Abstract

Botany is the study of living plants in the garden and the wild and of dead plants in the herbarium and laboratory. The value of a botanic garden for teaching purposes became evident in the 16th century with the founding between 1543 and 1600 of botanic gardens at Pisa, Padua, Florence, Bologna, Leyden, Leipzig, Paris, Montpellier and Heidelberg: indeed most of the major European botanic gardens were founded during this and the next two centuries. Associated with the study of living plants in botanic gardens was the invention of the herbarium by Luca Ghini (1490-1556) and the subsequent making of many private herbaria, out of which have developed the large institutional herbaria, mostly in the 18th and 19th centuries.
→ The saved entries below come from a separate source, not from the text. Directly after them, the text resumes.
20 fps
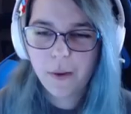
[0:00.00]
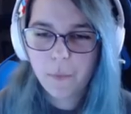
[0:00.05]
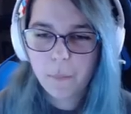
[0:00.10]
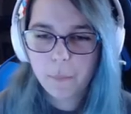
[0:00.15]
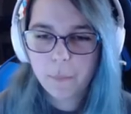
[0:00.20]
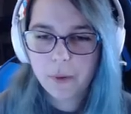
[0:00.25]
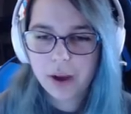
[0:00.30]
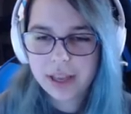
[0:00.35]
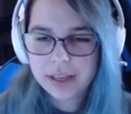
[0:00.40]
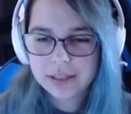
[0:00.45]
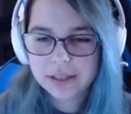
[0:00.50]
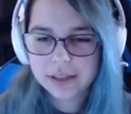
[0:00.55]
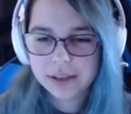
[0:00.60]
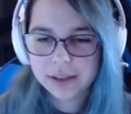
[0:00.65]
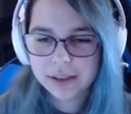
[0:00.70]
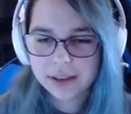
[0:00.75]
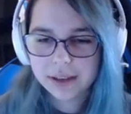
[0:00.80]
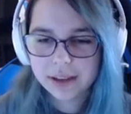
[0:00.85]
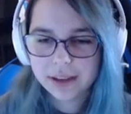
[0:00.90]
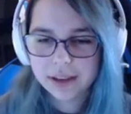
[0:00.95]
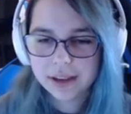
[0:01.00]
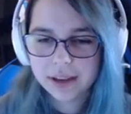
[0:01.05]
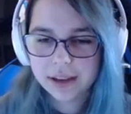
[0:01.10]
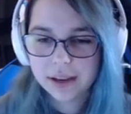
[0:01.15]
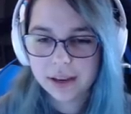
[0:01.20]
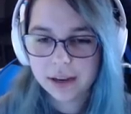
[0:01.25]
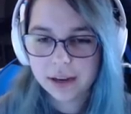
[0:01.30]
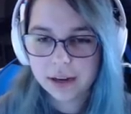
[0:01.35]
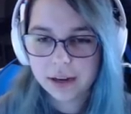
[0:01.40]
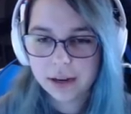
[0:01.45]
What? If I can pickpocket
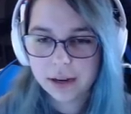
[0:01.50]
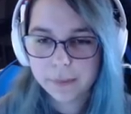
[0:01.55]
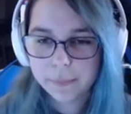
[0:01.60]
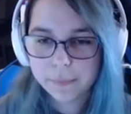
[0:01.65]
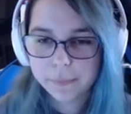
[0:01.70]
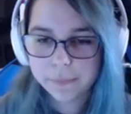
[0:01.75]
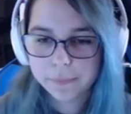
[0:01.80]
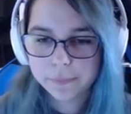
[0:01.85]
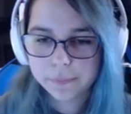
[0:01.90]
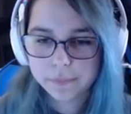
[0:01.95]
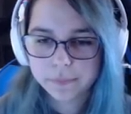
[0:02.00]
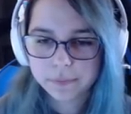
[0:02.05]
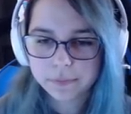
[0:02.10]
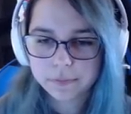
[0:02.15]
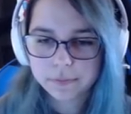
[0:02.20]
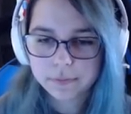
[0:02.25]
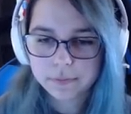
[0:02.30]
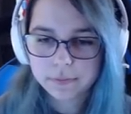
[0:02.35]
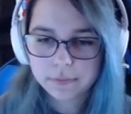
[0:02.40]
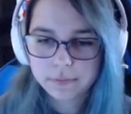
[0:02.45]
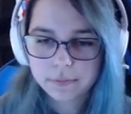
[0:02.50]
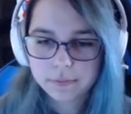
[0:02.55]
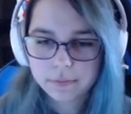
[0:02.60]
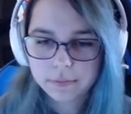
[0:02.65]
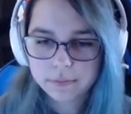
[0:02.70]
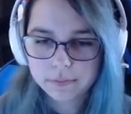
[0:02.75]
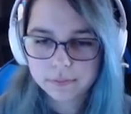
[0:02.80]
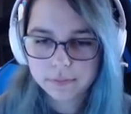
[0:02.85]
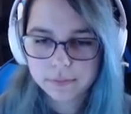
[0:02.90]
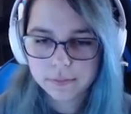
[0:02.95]
a gun off you and get him, I can
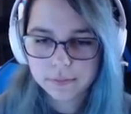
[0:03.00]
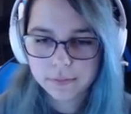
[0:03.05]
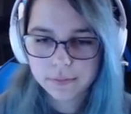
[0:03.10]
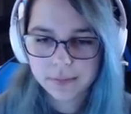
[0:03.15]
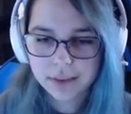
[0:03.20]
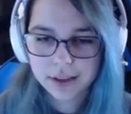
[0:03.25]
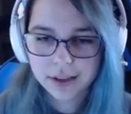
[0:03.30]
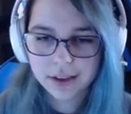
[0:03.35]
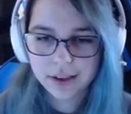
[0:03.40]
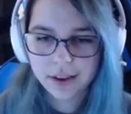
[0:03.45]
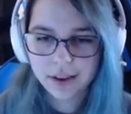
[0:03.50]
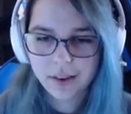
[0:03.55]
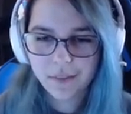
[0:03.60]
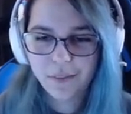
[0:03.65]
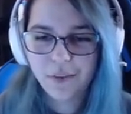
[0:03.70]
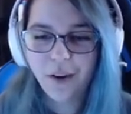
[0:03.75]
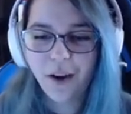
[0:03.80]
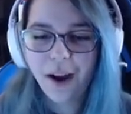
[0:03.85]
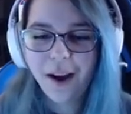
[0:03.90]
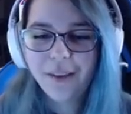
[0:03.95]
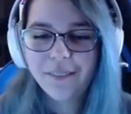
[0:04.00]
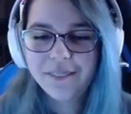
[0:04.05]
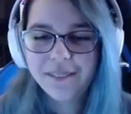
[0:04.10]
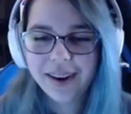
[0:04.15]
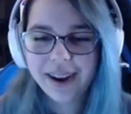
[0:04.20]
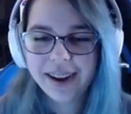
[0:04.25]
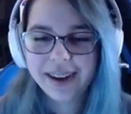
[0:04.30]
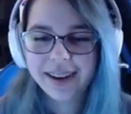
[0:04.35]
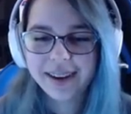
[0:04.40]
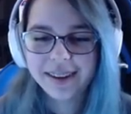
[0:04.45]
shoot it down. Oh
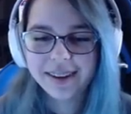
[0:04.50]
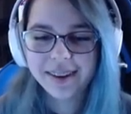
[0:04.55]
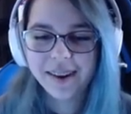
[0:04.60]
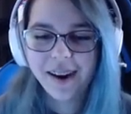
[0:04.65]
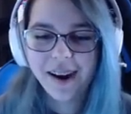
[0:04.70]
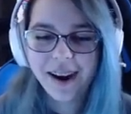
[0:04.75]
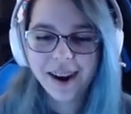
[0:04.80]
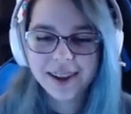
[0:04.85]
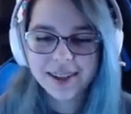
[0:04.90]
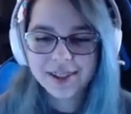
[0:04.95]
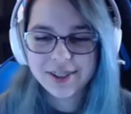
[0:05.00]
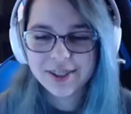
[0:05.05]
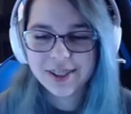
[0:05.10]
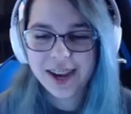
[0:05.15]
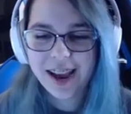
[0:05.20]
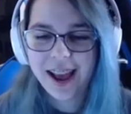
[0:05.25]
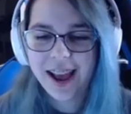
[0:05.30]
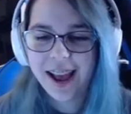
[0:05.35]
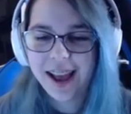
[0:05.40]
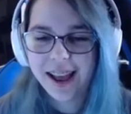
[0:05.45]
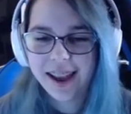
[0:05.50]
my gosh, Chad.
The continuous enrichment of European gardens by the introduction of new plants resulting from European exploration and colonization created many problems of classification and naming, and so led to the development of taxonomic methods and the adoption of consistent binomial nomenclature for species, following Linnaeus, during the 18th century. The fashion for collecting in the 17th and 18th centuries resulted in the amassing of big private collections which later became the basis of institutional collections. The increase of such public collections by making available material for study from all over the world has, in turn, increased the publications relating to this. Thus the botanic garden and the herbarium, with their associated libraries, have become complementary repositories of botanical information invaluable to the taxonomist, the plant geographer, the economic botanist and the student of evolution. Some useful publications relating to botanic gardens, herbaria and botanical and horticultural collectors are listed.